# Cholec Folder Split

**NOTE: If you need to split your data, and you have both an `images` folder and `groundtruth` folder, proceed to `Generate Random Data Split` below**

The following code was specially made for the `cholec` dataset

- After downloading the Cholec Segmentation dataset from Kaggle, we organize the dataset into two main folders:
    - `images` contains the input images for our semantic segmentation network
    - `gt` contains the groundtruth image masks for our semantic segmentation network

In [8]:
import os
from shutil import copy2, move
import numpy as np

In [9]:
cholec_path = "../../../Downloads/cholec/"
print(len(cholec_path))
files = []

26


In [10]:
for dirname, _, filenames in os.walk(cholec_path):
    for filename in filenames:
        curr_file = os.path.join(dirname, filename)
        video_num = curr_file[33:47]
        new_file_name = video_num + "_" + filename

        if "color" in filename:
            move(curr_file, "../../../anaconda3/cholec/gt/")
            original_name = "../../../anaconda3/cholec/gt/" + filename
            new_name = "../../../anaconda3/cholec/gt/" + new_file_name
            os.rename(original_name, new_name)

In [11]:
for dirname, _, filenames in os.walk(cholec_path):
    for filename in filenames:
        curr_file = os.path.join(dirname, filename)
        video_num = curr_file[33:47]
        new_file_name = video_num + "_" + filename
        if "mask" not in filename:
            move(curr_file, "../../../anaconda3/cholec/images/")
            original_name = "../../../anaconda3/cholec/images/" + filename
            new_name = "../../../anaconda3/cholec/images/" + new_file_name
            os.rename(original_name, new_name)

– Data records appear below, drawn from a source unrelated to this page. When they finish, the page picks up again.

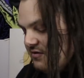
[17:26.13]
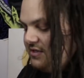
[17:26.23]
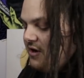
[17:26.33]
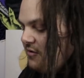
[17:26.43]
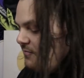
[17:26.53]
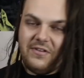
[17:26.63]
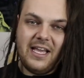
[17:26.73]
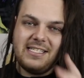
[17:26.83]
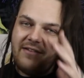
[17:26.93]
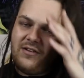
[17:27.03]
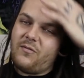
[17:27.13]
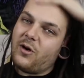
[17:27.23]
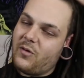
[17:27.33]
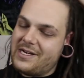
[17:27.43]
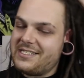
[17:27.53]
So if you guys have any more
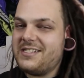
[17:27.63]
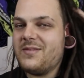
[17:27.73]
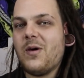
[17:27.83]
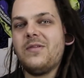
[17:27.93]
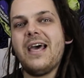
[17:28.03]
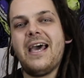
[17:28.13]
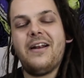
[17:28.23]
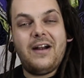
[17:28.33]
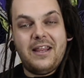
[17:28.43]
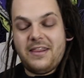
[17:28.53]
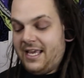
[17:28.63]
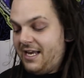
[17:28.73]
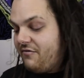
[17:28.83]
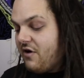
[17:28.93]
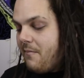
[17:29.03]
questions about that or anything,
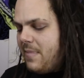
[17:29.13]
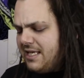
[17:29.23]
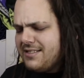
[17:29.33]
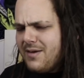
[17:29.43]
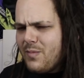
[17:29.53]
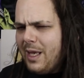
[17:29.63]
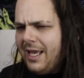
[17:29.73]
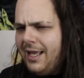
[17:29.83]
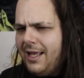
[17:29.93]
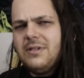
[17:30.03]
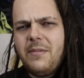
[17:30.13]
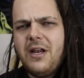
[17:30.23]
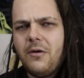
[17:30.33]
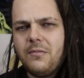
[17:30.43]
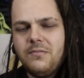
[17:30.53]
if I missed something, let me know.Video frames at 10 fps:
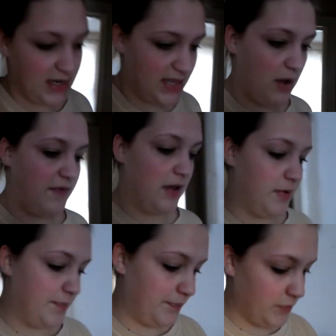That is how I
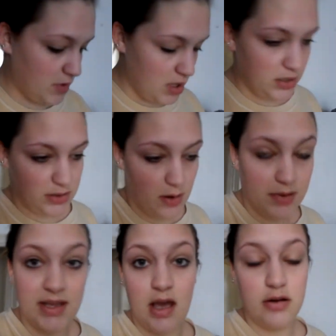feel. So
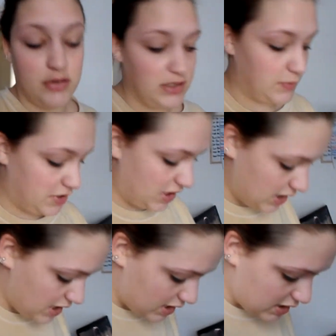I'm gonna get on and do this
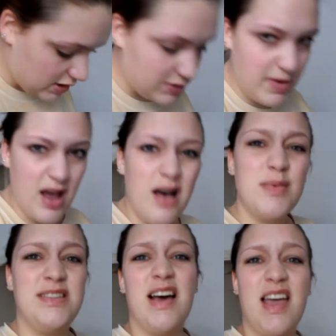washing because my
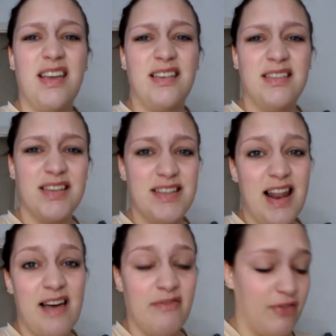arm is dying. I can
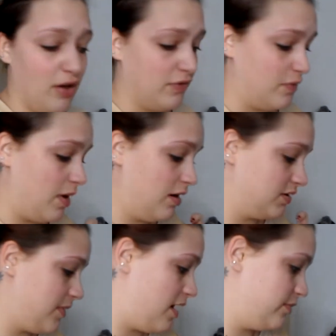tell I haven't vlogged for a while
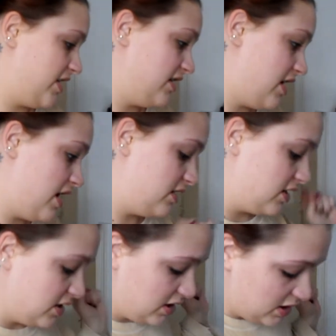because my arm's getting tired.
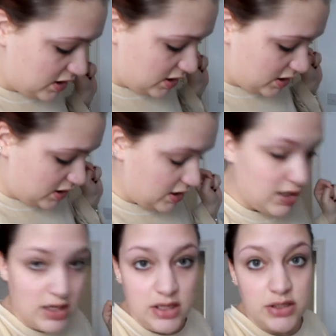
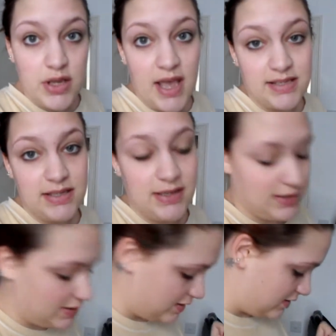So yes,
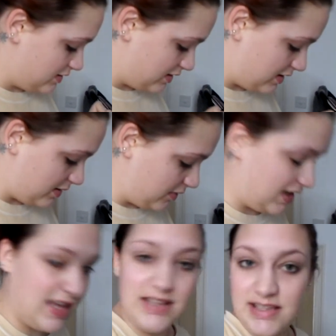I'm
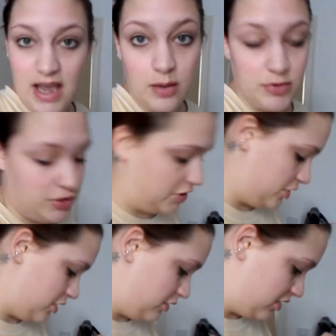going to keep this cat up the
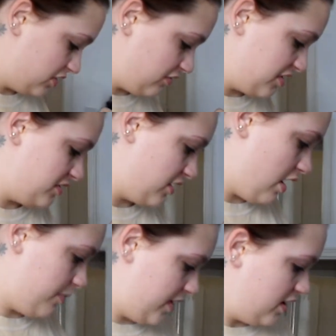tush too because she's scratching the
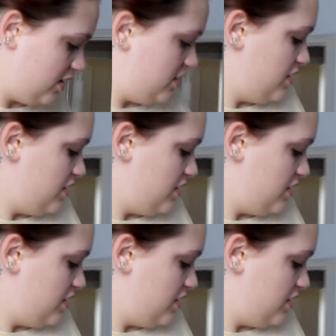carpet.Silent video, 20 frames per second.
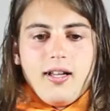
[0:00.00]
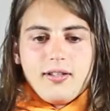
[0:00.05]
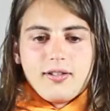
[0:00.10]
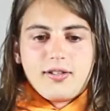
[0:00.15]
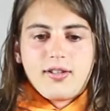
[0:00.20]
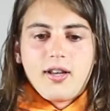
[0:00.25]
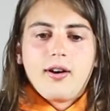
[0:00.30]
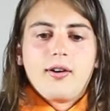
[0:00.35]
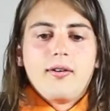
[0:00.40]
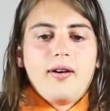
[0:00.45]

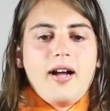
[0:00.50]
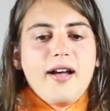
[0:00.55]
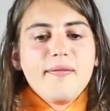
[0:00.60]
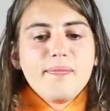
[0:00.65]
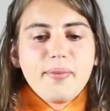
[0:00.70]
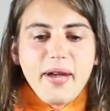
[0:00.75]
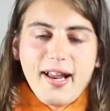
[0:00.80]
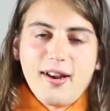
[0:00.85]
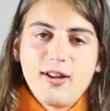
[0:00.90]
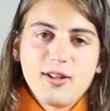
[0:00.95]
So I
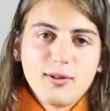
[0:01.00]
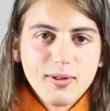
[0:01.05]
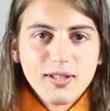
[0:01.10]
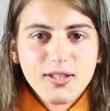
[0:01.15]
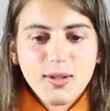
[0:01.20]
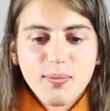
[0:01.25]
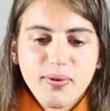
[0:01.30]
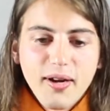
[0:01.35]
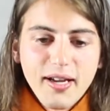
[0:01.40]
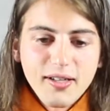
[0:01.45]
battled with
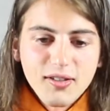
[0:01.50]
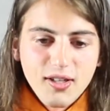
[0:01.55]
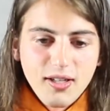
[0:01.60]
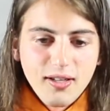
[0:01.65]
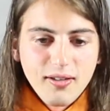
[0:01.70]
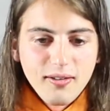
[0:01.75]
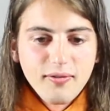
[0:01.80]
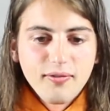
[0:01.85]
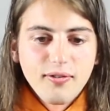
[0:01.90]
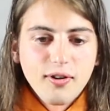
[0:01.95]

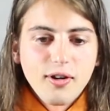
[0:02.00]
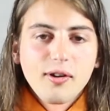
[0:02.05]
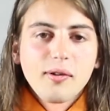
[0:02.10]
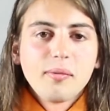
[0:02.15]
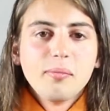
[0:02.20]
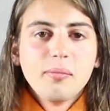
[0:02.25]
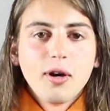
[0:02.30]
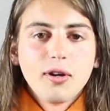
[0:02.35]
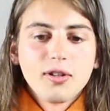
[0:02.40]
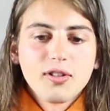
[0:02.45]
depression for
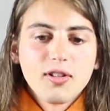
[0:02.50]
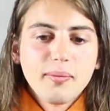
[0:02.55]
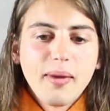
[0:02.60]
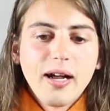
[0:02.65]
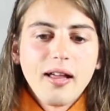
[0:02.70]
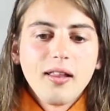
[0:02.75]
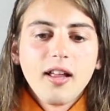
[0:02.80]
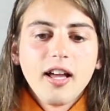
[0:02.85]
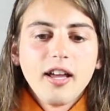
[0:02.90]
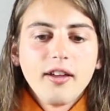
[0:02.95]
most of my
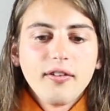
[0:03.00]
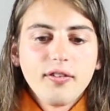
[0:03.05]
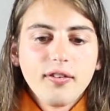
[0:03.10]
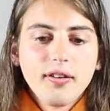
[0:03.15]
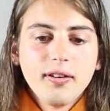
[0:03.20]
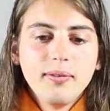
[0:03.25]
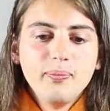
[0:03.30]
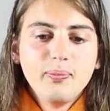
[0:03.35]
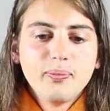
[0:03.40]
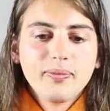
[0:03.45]
life.
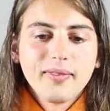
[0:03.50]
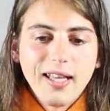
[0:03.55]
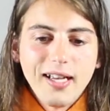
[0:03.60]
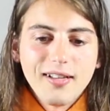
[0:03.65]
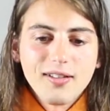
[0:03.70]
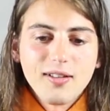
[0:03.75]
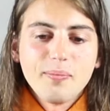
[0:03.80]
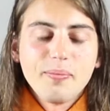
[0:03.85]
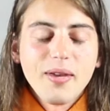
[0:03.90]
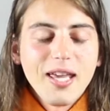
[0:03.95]

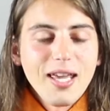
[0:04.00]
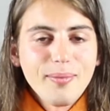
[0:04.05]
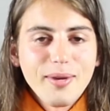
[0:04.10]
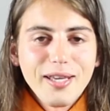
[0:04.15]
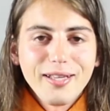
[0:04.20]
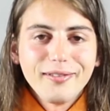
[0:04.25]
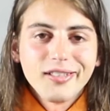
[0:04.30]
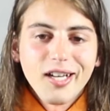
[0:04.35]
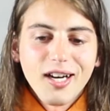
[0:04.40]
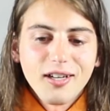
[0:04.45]
As a
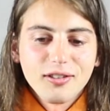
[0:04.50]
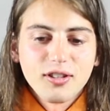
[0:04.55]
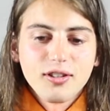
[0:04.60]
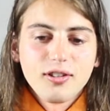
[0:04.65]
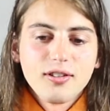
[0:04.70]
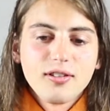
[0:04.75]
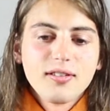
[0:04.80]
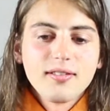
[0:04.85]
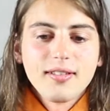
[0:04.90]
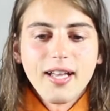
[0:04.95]
baby,
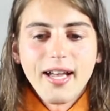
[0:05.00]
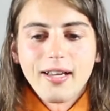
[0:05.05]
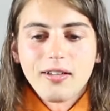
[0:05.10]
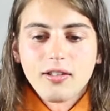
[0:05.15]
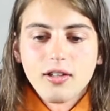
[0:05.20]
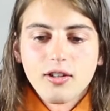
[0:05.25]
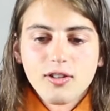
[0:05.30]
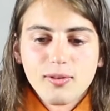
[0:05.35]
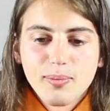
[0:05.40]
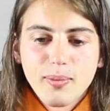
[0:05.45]
doctors
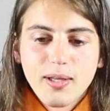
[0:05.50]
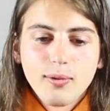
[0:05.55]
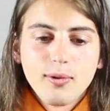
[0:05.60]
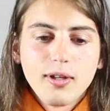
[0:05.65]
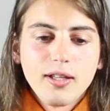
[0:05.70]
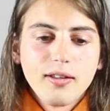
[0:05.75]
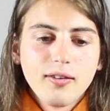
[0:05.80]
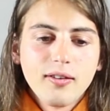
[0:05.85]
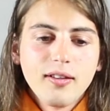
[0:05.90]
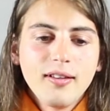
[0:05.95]
diagnosed me
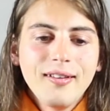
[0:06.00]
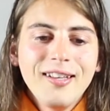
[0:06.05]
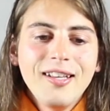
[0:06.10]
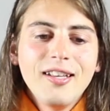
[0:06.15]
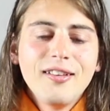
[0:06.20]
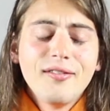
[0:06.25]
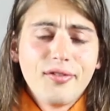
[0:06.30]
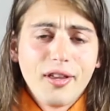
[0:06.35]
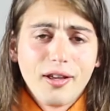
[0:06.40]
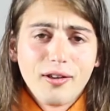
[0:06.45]
with
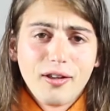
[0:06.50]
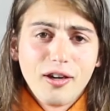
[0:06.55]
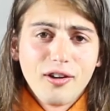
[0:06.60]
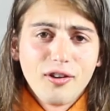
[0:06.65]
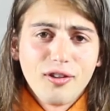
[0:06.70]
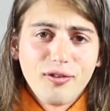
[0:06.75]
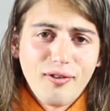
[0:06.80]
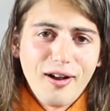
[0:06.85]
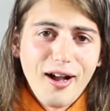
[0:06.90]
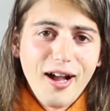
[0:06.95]
failure to
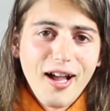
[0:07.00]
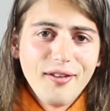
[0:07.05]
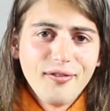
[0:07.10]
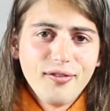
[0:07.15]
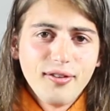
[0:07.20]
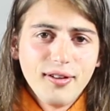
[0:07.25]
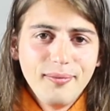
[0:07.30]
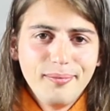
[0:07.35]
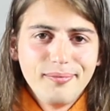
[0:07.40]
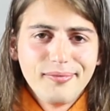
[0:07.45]
thrive.
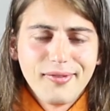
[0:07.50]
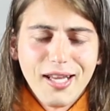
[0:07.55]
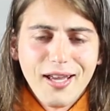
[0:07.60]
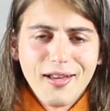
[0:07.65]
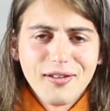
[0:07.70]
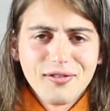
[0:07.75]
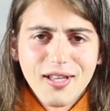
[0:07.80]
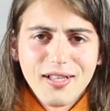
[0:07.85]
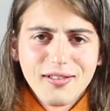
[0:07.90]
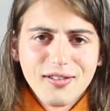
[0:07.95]

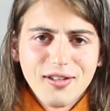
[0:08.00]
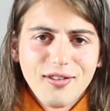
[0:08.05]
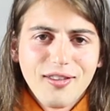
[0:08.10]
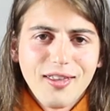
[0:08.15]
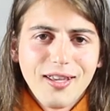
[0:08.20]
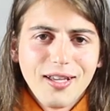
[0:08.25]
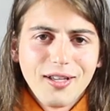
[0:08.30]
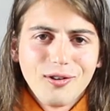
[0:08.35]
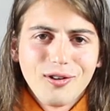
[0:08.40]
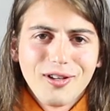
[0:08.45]
Yes, that's a
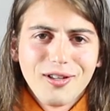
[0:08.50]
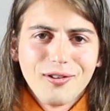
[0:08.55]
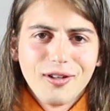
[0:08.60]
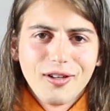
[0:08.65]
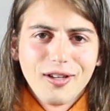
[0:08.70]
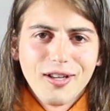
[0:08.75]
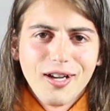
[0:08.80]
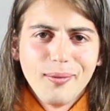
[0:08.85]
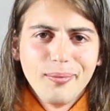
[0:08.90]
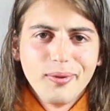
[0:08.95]
thing, you can look
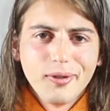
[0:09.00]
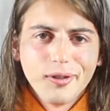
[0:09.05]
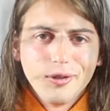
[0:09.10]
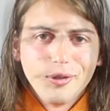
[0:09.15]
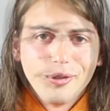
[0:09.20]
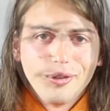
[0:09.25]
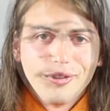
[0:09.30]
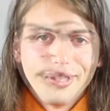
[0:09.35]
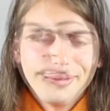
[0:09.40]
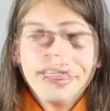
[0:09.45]
it up,
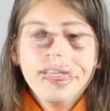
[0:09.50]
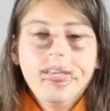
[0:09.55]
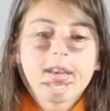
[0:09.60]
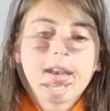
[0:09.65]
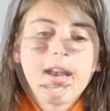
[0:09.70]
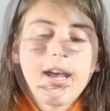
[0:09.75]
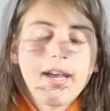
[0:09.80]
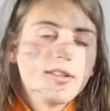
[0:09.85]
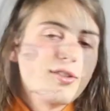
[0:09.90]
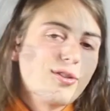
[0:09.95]
Google it. And in
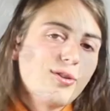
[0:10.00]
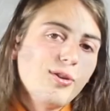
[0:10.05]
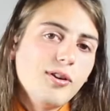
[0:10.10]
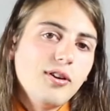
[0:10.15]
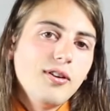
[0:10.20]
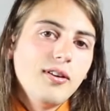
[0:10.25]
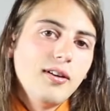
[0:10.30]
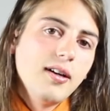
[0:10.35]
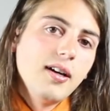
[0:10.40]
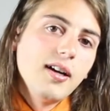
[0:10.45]
high
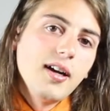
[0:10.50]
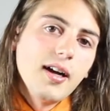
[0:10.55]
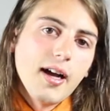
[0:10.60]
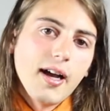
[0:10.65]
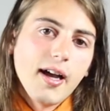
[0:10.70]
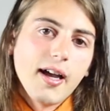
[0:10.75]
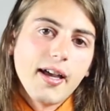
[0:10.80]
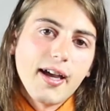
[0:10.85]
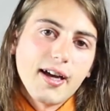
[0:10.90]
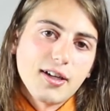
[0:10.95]
school,
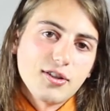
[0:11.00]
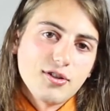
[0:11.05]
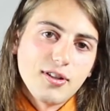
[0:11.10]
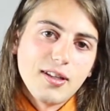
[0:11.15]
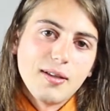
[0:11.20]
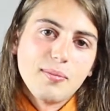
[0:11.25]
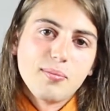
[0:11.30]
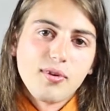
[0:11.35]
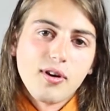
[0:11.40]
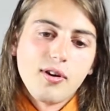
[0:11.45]
I
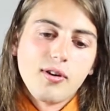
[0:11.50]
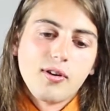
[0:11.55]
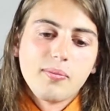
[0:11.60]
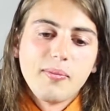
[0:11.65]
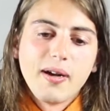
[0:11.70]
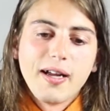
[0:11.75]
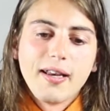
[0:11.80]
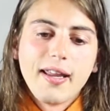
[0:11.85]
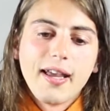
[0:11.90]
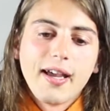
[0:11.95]
actually broke
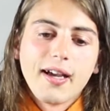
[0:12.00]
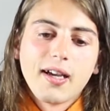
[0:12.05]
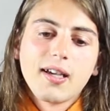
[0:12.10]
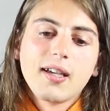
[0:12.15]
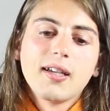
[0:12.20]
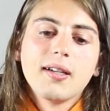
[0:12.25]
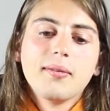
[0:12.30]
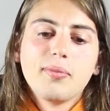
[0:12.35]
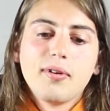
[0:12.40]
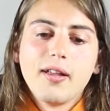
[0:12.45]
my neck
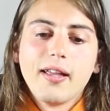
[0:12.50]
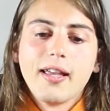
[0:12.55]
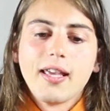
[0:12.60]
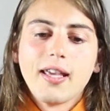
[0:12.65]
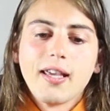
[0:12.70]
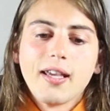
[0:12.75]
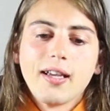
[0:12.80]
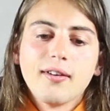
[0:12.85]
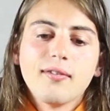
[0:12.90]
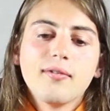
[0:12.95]

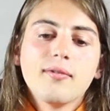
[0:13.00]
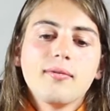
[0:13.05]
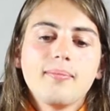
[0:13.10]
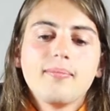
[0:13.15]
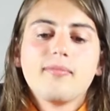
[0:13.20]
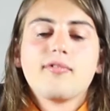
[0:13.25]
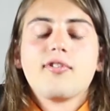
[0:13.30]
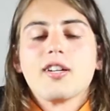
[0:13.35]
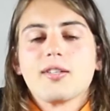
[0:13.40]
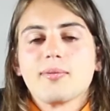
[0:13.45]
playing
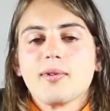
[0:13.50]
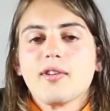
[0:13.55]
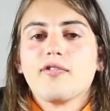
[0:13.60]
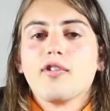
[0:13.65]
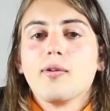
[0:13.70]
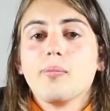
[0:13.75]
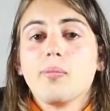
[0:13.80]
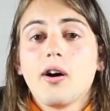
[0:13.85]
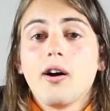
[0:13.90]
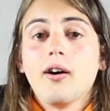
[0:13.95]
freshman
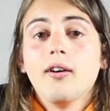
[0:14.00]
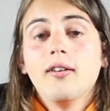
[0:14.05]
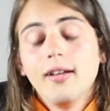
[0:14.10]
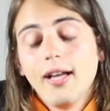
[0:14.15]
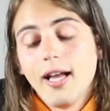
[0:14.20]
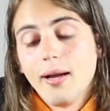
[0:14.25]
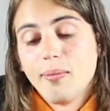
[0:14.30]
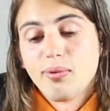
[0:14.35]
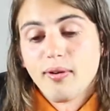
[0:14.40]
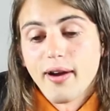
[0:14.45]
football
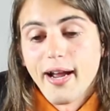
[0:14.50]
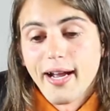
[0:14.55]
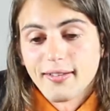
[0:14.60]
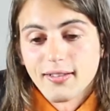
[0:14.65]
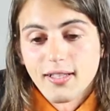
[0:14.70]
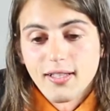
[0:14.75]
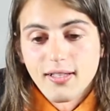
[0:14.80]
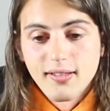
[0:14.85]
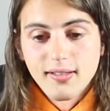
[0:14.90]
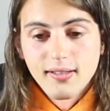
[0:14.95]
at
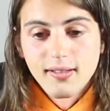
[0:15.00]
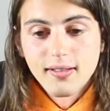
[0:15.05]
practice.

# Generate Random Data Split

- The below code splits our data from `images` and `gt` into `train`/`val`/`test` sets with the following ratios:
    - `train` = 0.7
    - `val` = 0.15
    - `test` = 0.15

- This split code is adapted from the following Stanford CS230 Blog Post https://cs230.stanford.edu/blog/split/

In [12]:
import glob
import random
import os
from PIL import Image
from tqdm import tqdm

In [32]:
image_list = glob.glob('/home/sohamaserkar/Downloads/cholec/images/*')
gt_list = glob.glob("/home/sohamaserkar/Downloads/cholec/gt/*")

In [33]:
image_list.sort()
gt_list.sort()

In [34]:
random.seed(2021)

In [35]:
combined_list = list(zip(image_list, gt_list))
random.shuffle(combined_list)
image_list, gt_list = zip(*combined_list)

In [36]:
split_1 = int(0.15 * len(image_list))
split_2 = int(0.3 * len(image_list))

test_images, test_gt = image_list[:split_1], gt_list[:split_1]
val_images, val_gt = image_list[split_1:split_2], gt_list[split_1:split_2]
train_images, train_gt = image_list[split_2:], gt_list[split_2:]

In [37]:
print(len(train_images) / len(image_list))
print(len(test_images) / len(image_list))
print(len(val_images) / len(image_list))

0.7
0.15
0.15


In [38]:
print(len(train_gt) / len(gt_list))
print(len(test_gt) / len(gt_list))
print(len(val_gt) / len(gt_list))

0.7
0.15
0.15


In [39]:
im_filenames = {'train_images': train_images,'val_images': val_images, 'test_images': test_images}
gt_filenames = {'train_gt': train_gt,'val_gt': val_gt, 'test_gt': test_gt}

In [43]:
im_output_dir = "/home/sohamaserkar/Downloads/combined_cholec"

In [44]:
def resize_and_save(filename, output_dir):
    """Resize the image contained in `filename` and save it to the `output_dir`"""
    image = Image.open(filename)
    save_path = os.path.join(output_dir, filename.split('/')[-1])
    image.save(save_path)

In [46]:
for split in ['train_images', 'val_images', 'test_images']:
    output_dir_split = os.path.join(im_output_dir, split)
    print(output_dir_split)
    
    
    if not os.path.exists(output_dir_split):
        os.mkdir(output_dir_split)
    else:
        print("Warning: dir {} already exists".format(output_dir_split))
    
    print("Processing {} data, saving preprocessed data to {}".format(split, output_dir_split))
    for filename in tqdm(im_filenames[split]):
        resize_and_save(filename, output_dir_split)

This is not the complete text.